Perinatal exposure to polychlorinated biphenyls differentially affects cerebellar development and motor functions in male and female rat neonates

Perinatal exposure to polychlorinated biphenyls (PCBs) interacts with genetics and impacts the course of the central nervous system (CNS) development in both humans and animals. To test the hypothesis that the neurobehavioral impairments, and specifically motor dysfunctions following perinatal PCB exposure in rats are associated with changes in a specific brain region, the cerebellum, we compared neurodevelopment, motor behavior, cerebellar structure, and protein expression in rat neonates exposed to the PCB mixture Aroclor 1254 (A1254, 10.0 mg/kg/day) from gestational day 11 until postnatal day (P) 21 with that of controls. Body mass of PCB-exposed pups was not affected at birth, but was significantly lower than that of controls between birth and weaning; by P21 the difference was greater in females than in males. A1254 exposure delayed ear unfolding and impaired performance on the following behavioral tests: (1) righting response on P3-P6; (2) negative geotaxis on P5-P7; (3) startle response on P10-P12; and (4) a rotorod on P12, with PCB-male pups more severely affected than female.
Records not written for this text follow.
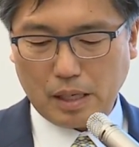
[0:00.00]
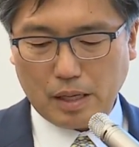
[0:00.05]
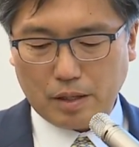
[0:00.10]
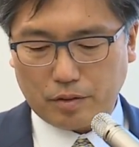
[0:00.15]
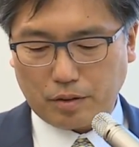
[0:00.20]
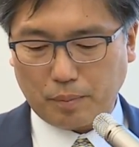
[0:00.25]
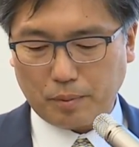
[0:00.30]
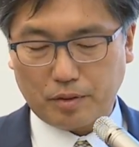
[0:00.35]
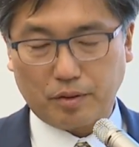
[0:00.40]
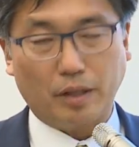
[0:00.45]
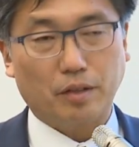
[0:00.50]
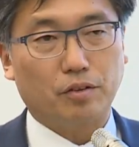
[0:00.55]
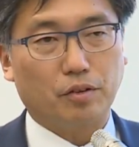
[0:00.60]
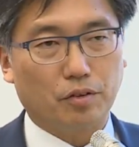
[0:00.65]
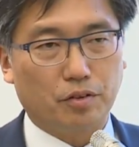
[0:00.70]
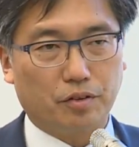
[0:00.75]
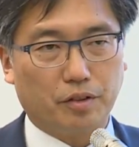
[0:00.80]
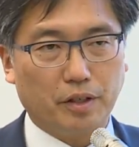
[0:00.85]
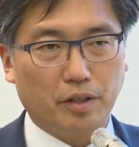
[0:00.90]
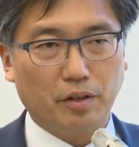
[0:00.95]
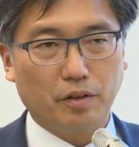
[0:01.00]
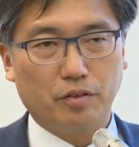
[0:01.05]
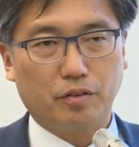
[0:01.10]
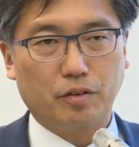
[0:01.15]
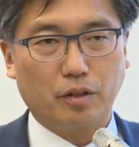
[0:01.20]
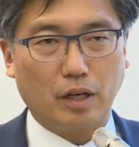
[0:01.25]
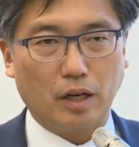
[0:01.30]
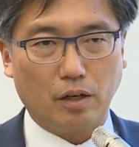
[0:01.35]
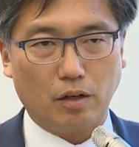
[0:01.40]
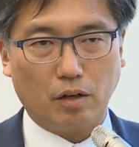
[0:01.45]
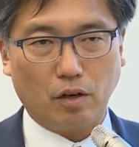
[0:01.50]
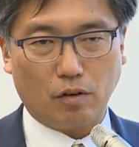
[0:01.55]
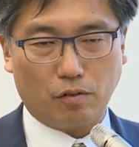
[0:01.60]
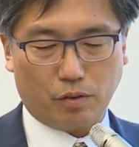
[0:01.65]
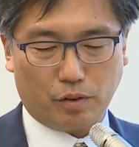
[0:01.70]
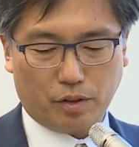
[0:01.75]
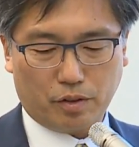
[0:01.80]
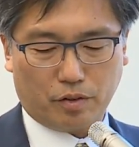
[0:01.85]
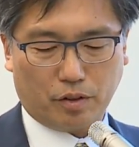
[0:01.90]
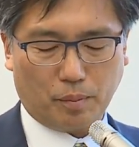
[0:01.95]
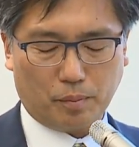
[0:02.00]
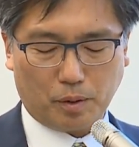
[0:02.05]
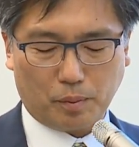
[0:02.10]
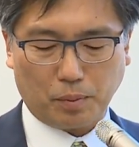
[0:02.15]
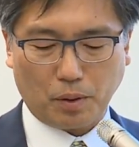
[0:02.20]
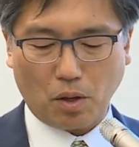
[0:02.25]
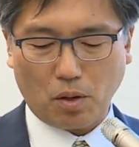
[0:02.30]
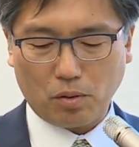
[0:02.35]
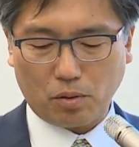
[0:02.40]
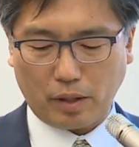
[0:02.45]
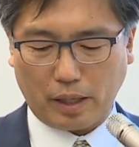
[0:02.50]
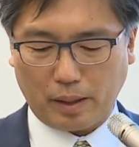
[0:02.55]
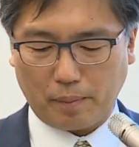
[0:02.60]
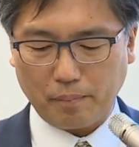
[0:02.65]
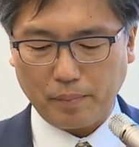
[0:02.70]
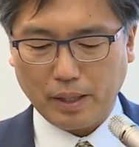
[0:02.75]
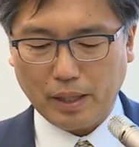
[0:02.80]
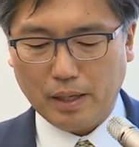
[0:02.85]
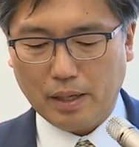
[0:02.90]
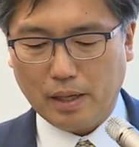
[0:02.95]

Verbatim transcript: some essential skills uh, over a summer program.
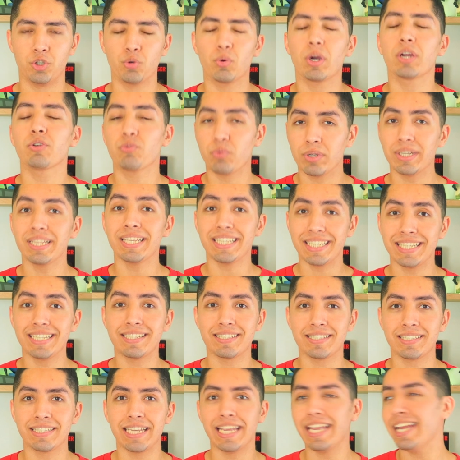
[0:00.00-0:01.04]
Do I really need
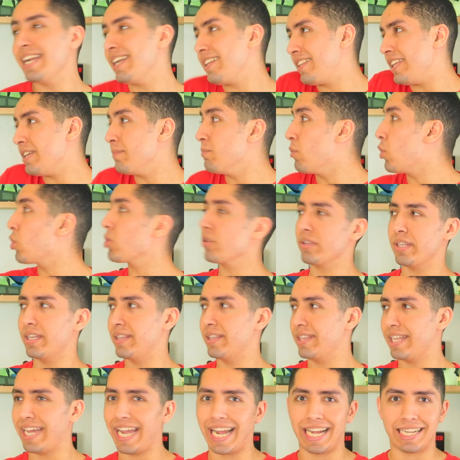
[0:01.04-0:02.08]
to say anything more than
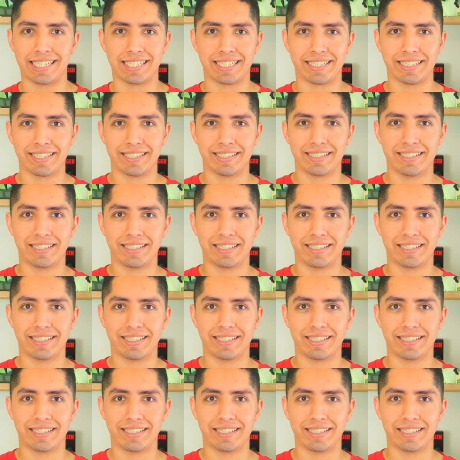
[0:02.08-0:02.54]
that?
Changes in the behavior of PCB pups were associated with changes in cerebellar structure and protein expression. Cerebellar mass was more reduced in PCB-male than PCB-female pups. Analysis of selected cerebellar proteins revealed an increase in GFAP expression, greater in male than in female, and a decrease in L1 expression in both sexes. These results suggest that PCB exposure affects behavior and cerebellar development differently in male and female rat neonates, with greater effects in males. Further studies of neonatal PCB exposure will establish whether the environmental pollutants can contribute to the sex-related preponderance of certain neuropsychiatric disorders.